Utilizzando tecniche avanzate di imaging multispettrale, il team ha rivelato i versetti della Sura An-Nisa, gettando nuova luce sulla creazione di questo manoscritto unico, ha riferito martedì il sito web del museo.
Risalente all'800-900 d.C., il Corano blu è rinomato per le sue pagine in pelle di pecora tinta indaco, la scrittura cufica dorata e gli abbellimenti in argento.
Il manoscritto, originariamente composto da 600 pagine, è ora sparso in tutto il mondo, con solo circa 100 fogli sopravvissuti ospitati in collezioni private e museali.
Cinque pagine saranno esposte nella galleria Through Our Connections dello Zayed National Museum.
L'imaging multispettrale ha rivelato che l'intricata decorazione su questa pagina è stata probabilmente aggiunta per coprire un errore del calligrafo, forse un passaggio duplicato.
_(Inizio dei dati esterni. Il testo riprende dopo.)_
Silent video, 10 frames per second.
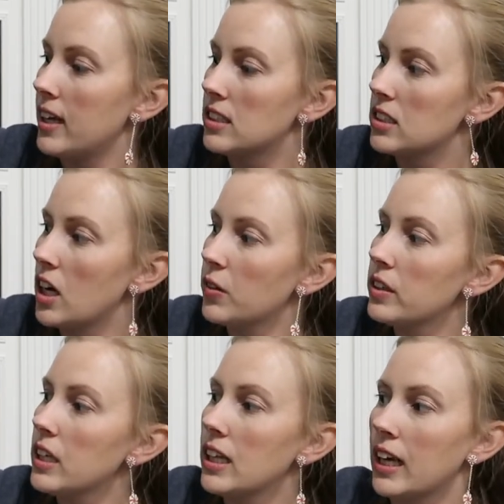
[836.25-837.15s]
It's not
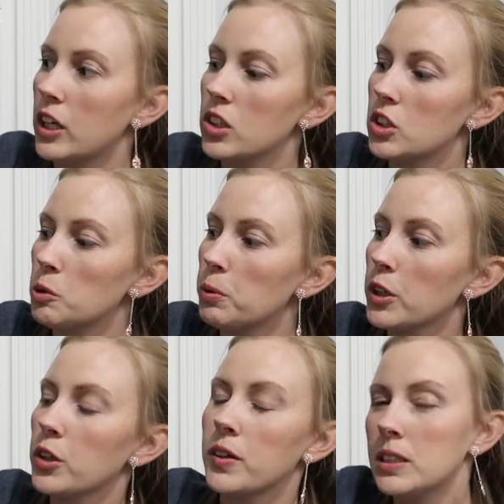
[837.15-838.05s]
really like super
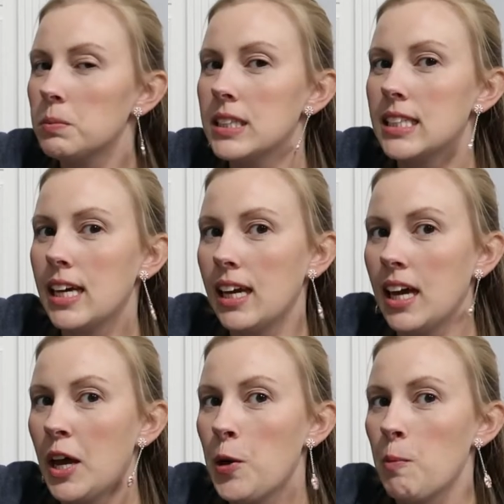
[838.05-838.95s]
Christmassy,
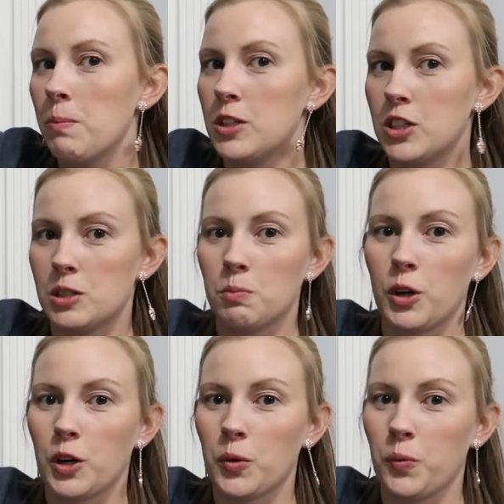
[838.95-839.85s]
but just
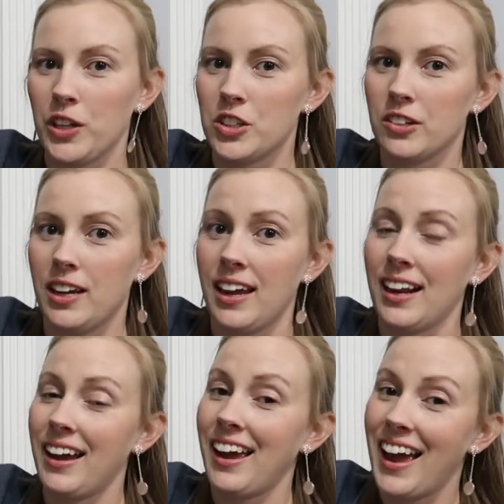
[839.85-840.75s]
more wintry,
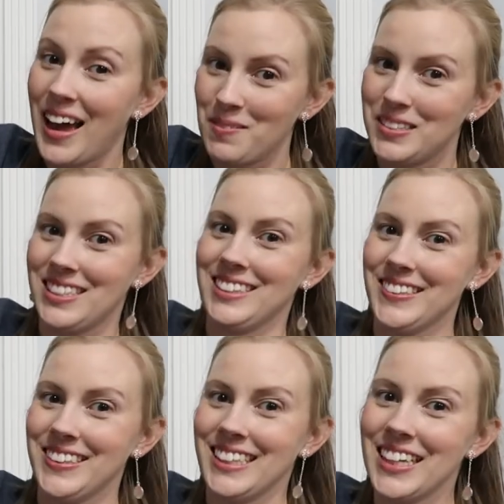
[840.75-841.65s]
and I
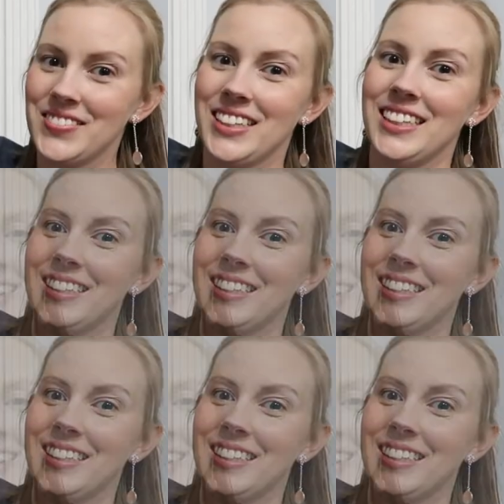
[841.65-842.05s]
absolutely love it.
Ricominciare da capo sulla costosa pelle di pecora tinta indaco era poco pratico, quindi il calligrafo ha scelto di nascondere l'errore con elaborati motivi.
Questa scoperta mette in luce il processo decisionale dei calligrafi medievali, un aspetto raramente documentato della produzione di manoscritti.
Nurul Iman Bint Rusli, curatore presso lo Zayed National Museum, ha affermato: "Si pensa che esista solo una copia del Corano Blu e le circa 100 pagine note hanno affascinato gli studiosi per molti decenni. La tecnologia avanzata utilizzata per gettare nuova luce su questa pagina del manoscritto sta aiutando a fornire ulteriori prospettive sulla produzione di questa rara copia del Corano".